The increased demand for couriers is forcing logistics centres to move into urban centres. We need to proactively plan for this, writes Marco Fok
In December 2020, the City of London Corporation granted 39 car-parking spaces to Amazon within the London Wall Car Park for a last-mile logistics hub.
To see a government body working directly with the private sector to create a delivery station in the heart of The City is unprecedented.
When we traditionally think of logistics, we think of large distribution centres on the side of motorways near the outskirts of towns. These behemoths dot the countryside, facilitating the transport of everything from groceries, to electronic goods, to clothing.
Large 40-foot semi-trailer trucks are loaded up on the edge of town and brought into city centres. But a semi-trailer is not what arrives at your front door to deliver your online purchases. That’s because there’s an intermediate step where the trailers’ goods are moved into light trucks, courier vans, even bikes.
Undeniably, these new logistics hubs fulfil a need, but what is the most effective way to integrate these new uses of real estate into urban centres?
COVID-19 and lockdown measures have accelerated e-commerce and the logistics sector as people shift their consumption from in-store purchases to ordering online. Retail closures are increasing this reliance on online shopping and couriers. More and more packages must be delivered, driving the demand for spaces which facilitate this last stage, or “last mile”, of the delivery process.
This has significant implications for the future of cities. Online shopping is pushing last-mile facilities into urban centres, next to residential areas, offices, and your favourite coffee shop. Undeniably, the creation of these new logistics hubs fulfils a need to meet shifting consumer habits. But what is the most effective way to integrate these new uses of real estate into urban centres which already have significant competition for affordability, liveability, and resources?
The London Wall Car Park conversion for Amazon in the City of London is significant as this may be one of the best examples of policymakers responding positively and acting in a proactive way to facilitate the integration of logistics into an urban centre.
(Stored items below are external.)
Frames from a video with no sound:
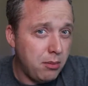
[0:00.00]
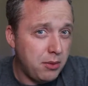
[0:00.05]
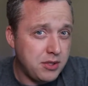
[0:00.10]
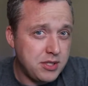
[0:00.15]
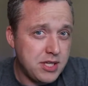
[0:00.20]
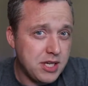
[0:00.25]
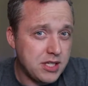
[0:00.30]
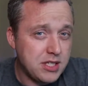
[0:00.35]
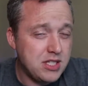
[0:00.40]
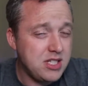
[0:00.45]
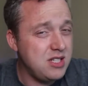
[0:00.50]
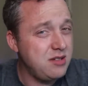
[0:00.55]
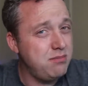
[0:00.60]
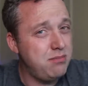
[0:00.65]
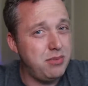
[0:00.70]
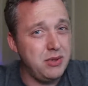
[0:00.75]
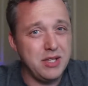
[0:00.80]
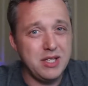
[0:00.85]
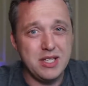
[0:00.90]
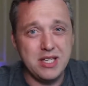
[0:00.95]

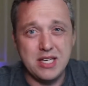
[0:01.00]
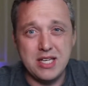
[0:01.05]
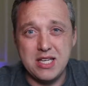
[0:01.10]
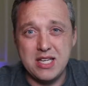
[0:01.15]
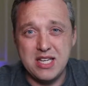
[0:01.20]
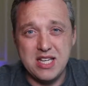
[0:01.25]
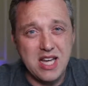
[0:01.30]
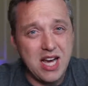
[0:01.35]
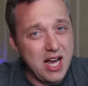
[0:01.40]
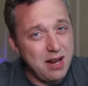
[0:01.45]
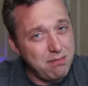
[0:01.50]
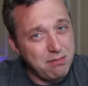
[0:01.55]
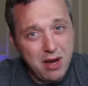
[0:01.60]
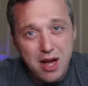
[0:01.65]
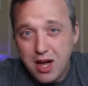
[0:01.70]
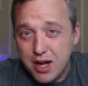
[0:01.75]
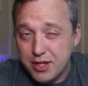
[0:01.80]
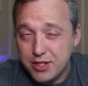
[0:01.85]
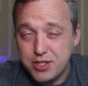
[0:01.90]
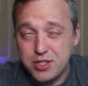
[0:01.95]
protected, but not
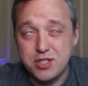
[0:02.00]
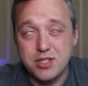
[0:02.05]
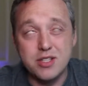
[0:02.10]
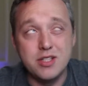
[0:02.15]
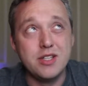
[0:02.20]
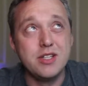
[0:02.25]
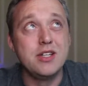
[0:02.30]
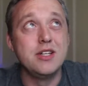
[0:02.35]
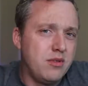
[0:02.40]
much.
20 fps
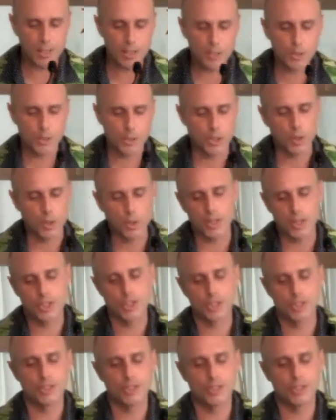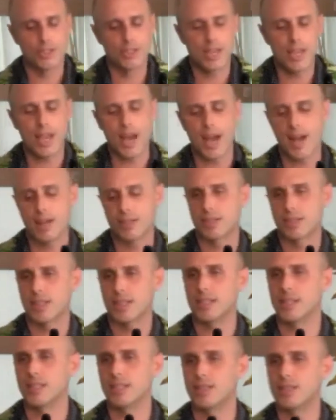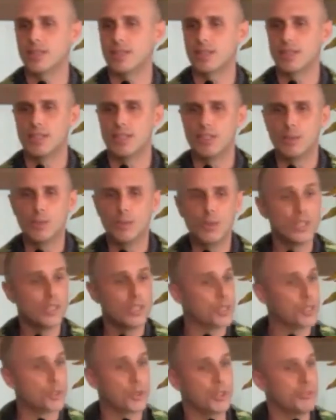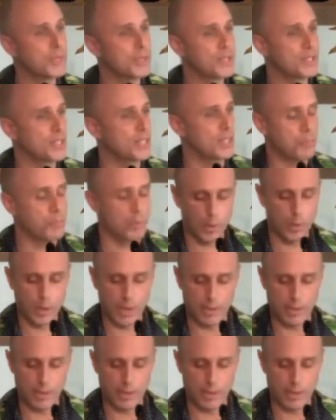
the questions they ask is really sort of missing the point.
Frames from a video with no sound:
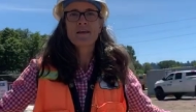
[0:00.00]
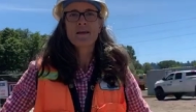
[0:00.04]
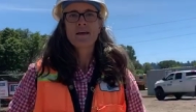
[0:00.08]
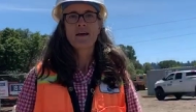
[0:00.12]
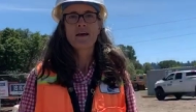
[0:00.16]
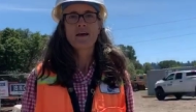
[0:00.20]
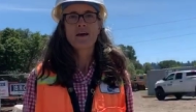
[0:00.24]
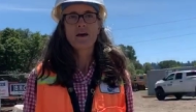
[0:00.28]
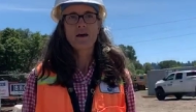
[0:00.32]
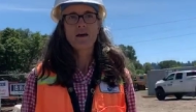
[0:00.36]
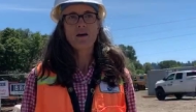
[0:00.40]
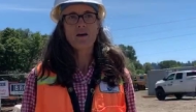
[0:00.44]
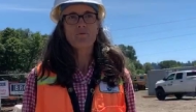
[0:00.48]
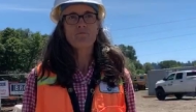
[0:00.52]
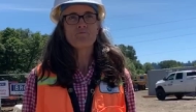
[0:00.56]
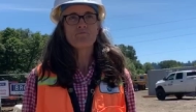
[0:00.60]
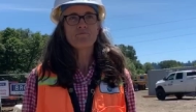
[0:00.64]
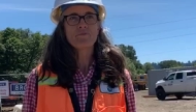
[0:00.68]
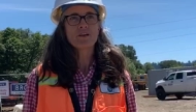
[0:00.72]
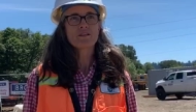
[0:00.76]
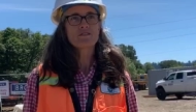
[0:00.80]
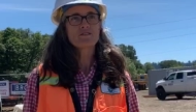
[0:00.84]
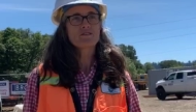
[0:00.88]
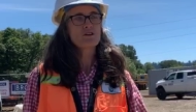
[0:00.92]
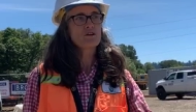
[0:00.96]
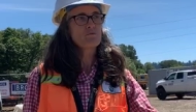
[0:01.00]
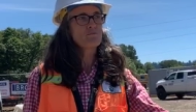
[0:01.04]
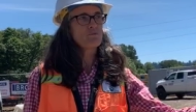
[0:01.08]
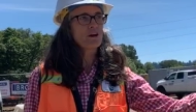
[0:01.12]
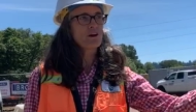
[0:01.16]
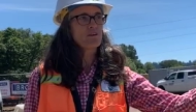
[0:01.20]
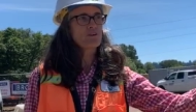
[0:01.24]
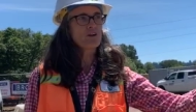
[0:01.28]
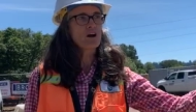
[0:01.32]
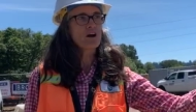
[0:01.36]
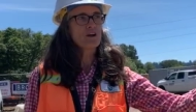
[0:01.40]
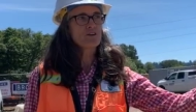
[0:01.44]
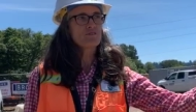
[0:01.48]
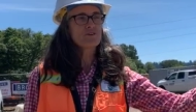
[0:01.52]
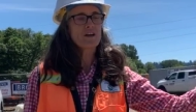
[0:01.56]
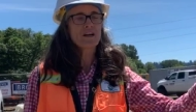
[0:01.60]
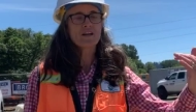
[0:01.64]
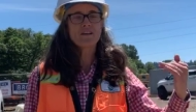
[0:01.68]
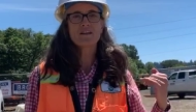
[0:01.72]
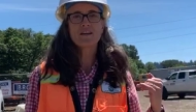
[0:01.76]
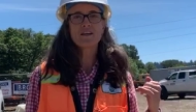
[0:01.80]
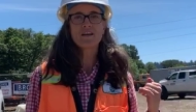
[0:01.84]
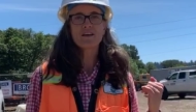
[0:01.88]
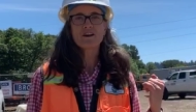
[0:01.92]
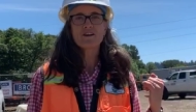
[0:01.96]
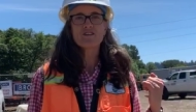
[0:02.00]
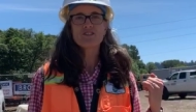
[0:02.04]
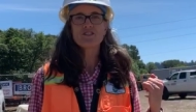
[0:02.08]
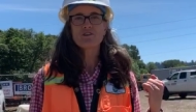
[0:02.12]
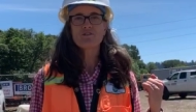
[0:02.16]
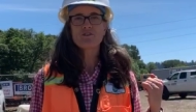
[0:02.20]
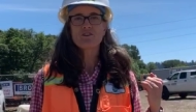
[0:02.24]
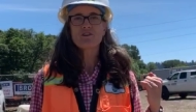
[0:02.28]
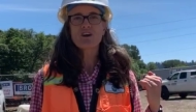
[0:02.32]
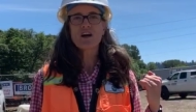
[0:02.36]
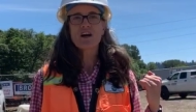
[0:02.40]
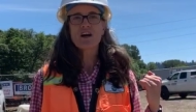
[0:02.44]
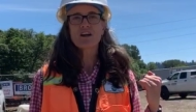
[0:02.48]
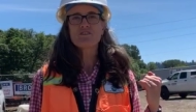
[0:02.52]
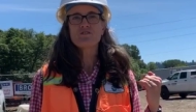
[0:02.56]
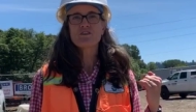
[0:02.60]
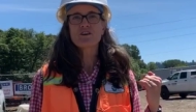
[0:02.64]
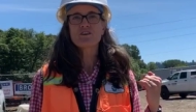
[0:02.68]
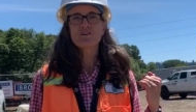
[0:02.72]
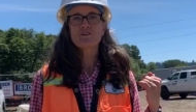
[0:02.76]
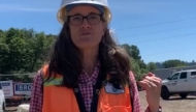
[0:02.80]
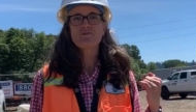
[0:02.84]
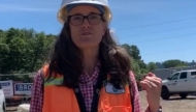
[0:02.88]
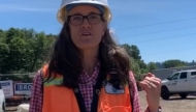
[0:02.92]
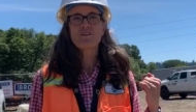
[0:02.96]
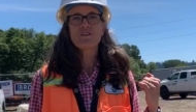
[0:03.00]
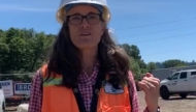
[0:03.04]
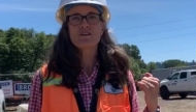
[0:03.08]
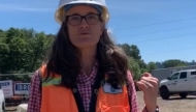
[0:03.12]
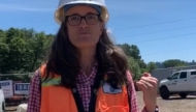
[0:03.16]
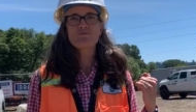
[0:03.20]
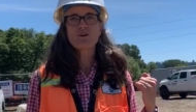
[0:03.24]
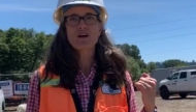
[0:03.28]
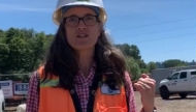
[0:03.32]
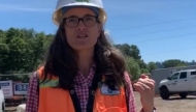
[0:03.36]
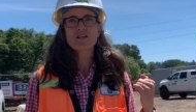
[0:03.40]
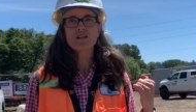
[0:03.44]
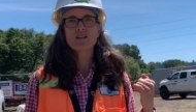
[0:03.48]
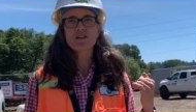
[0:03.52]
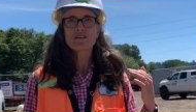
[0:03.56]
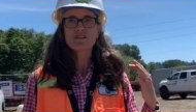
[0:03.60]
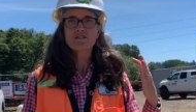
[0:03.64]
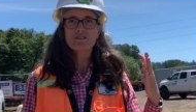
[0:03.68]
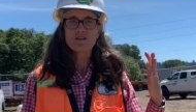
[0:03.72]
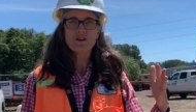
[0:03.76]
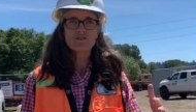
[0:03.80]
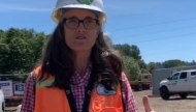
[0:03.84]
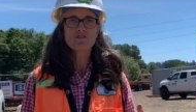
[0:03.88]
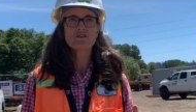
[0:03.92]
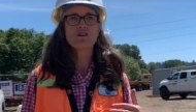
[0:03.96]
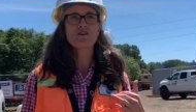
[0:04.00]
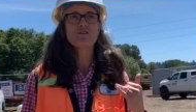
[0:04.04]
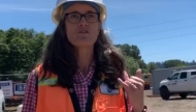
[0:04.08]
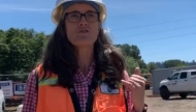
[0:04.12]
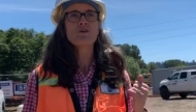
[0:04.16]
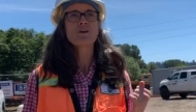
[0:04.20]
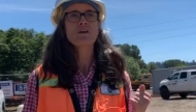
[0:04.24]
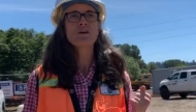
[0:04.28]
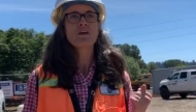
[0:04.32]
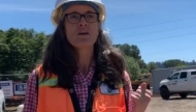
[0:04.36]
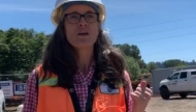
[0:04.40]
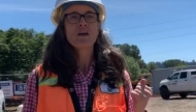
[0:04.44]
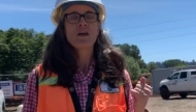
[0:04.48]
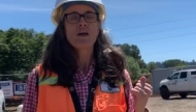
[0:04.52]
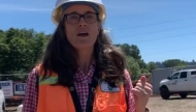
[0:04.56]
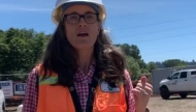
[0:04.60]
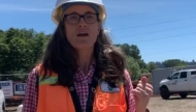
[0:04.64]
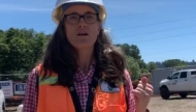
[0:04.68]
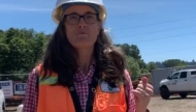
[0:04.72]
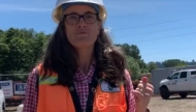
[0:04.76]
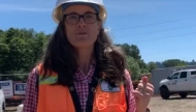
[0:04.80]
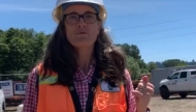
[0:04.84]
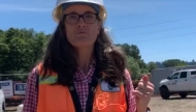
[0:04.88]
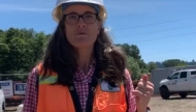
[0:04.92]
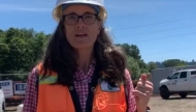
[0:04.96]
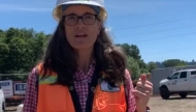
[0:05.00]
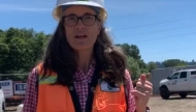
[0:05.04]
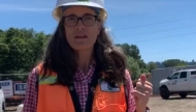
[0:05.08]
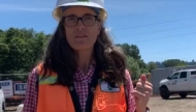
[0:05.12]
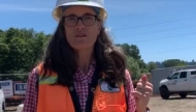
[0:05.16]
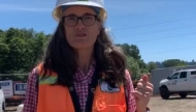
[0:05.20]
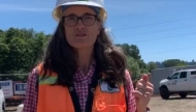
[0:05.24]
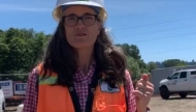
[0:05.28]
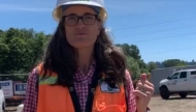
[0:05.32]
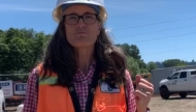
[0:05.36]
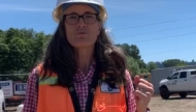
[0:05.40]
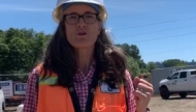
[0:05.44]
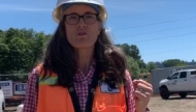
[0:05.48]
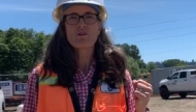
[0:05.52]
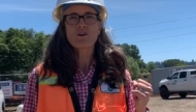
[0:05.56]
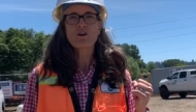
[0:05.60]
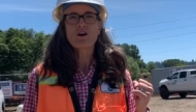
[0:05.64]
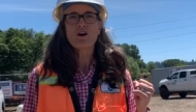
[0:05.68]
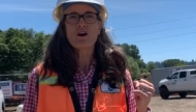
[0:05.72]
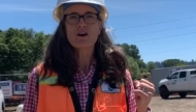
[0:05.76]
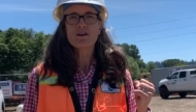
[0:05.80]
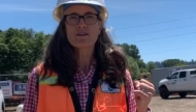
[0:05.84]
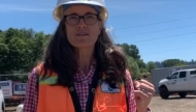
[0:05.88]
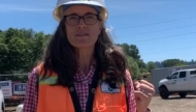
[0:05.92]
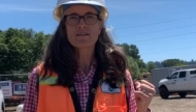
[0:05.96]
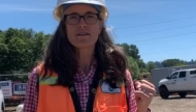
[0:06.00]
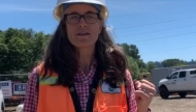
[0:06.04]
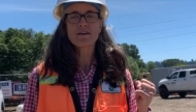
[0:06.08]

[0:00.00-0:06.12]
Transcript: And so Brown Contracting, our general contractor for this project, is also implementing those protocols.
Repurposing parking spaces turns an otherwise under-utilised asset into a revenue stream and a key piece of infrastructure for people living and working nearby.
The final leg of parcel deliveries from The City’s logistics hub will be undertaken by e-cargo bike and on foot, which is expected to take up to 85 vehicles off the road each day, meaning up to 23,000 less vehicle journeys within central London. In addition to substantial commercial value, this approval for this transformation will also contribute towards the City’s target of reaching net zero carbon emission by 2040, improving air quality and road safety alike.
The City’s logistics hub is expected to take up to 85 vehicles off the road each day, meaning up to 23,000 less vehicle journeys within central London
Given the unstoppable growth of e-commerce, the rise of urban warehouses and last mile distribution centres is inevitable. Once large sheds on the outskirts of town, logistics assets will move closer into the centre and integrate into the urban fabric. This integration can happen through thoughtful and productive policy choices, as in the London Wall example, or can happen without conscious choice of how the city may be affected.
In Paris, the integration of urban warehouses with other uses is already underway with the redevelopment of the Gobelins rail station by Segro and Icade. The project is will targeting to deliver a mix of commercial uses above and below ground, including 75,000 sqm of underground logistics centre with electric vehicle and delivery tricycles charging infrastructure. It will also include two office buildings totalling 14,000 sqm, in addition to dedicated sport facilities, urban greenhouses and a 1.3-hectare garden.
The masterplan development was selected by French national rail company SNCF and the City of Paris through the Reinventing Paris 2 competition. Here, as with London Wall, we see a progressive policy decision prevailing through the repurposing of older, under-utilised assets into new assets with a positive impact for the local cityscape.
We must not neglect the limited opportunity to maximise the positive impact of this new asset class
Urban logistics can do more than bring same-day delivery to your home, it can create jobs closer to city and town centres, facilitate economic recovery and provide a much-needed tax base for local governments, helping to supplement the deficit from battered retail. It’s not just Amazon that will take up these spaces either. Given the land constraint, urban logistics can be made up of smaller unit sizes which are more fitted to growing local businesses and entrepreneurs.
Urban logistics is growing fast: according to Fairfield Market Research, the last mile delivery market is expected to reach a compound annual growth rate of 16% from 2021 to 2025. We need to consider how this new asset class can contribute to the future of cities.
We need to proactively manage this transition and plan thoughtfully for these assets in urban centres. We can integrate these centres in a sustainable, thoughtful manner into the existing fabric, but we must not neglect the limited opportunity to maximise the positive impact of this new asset class.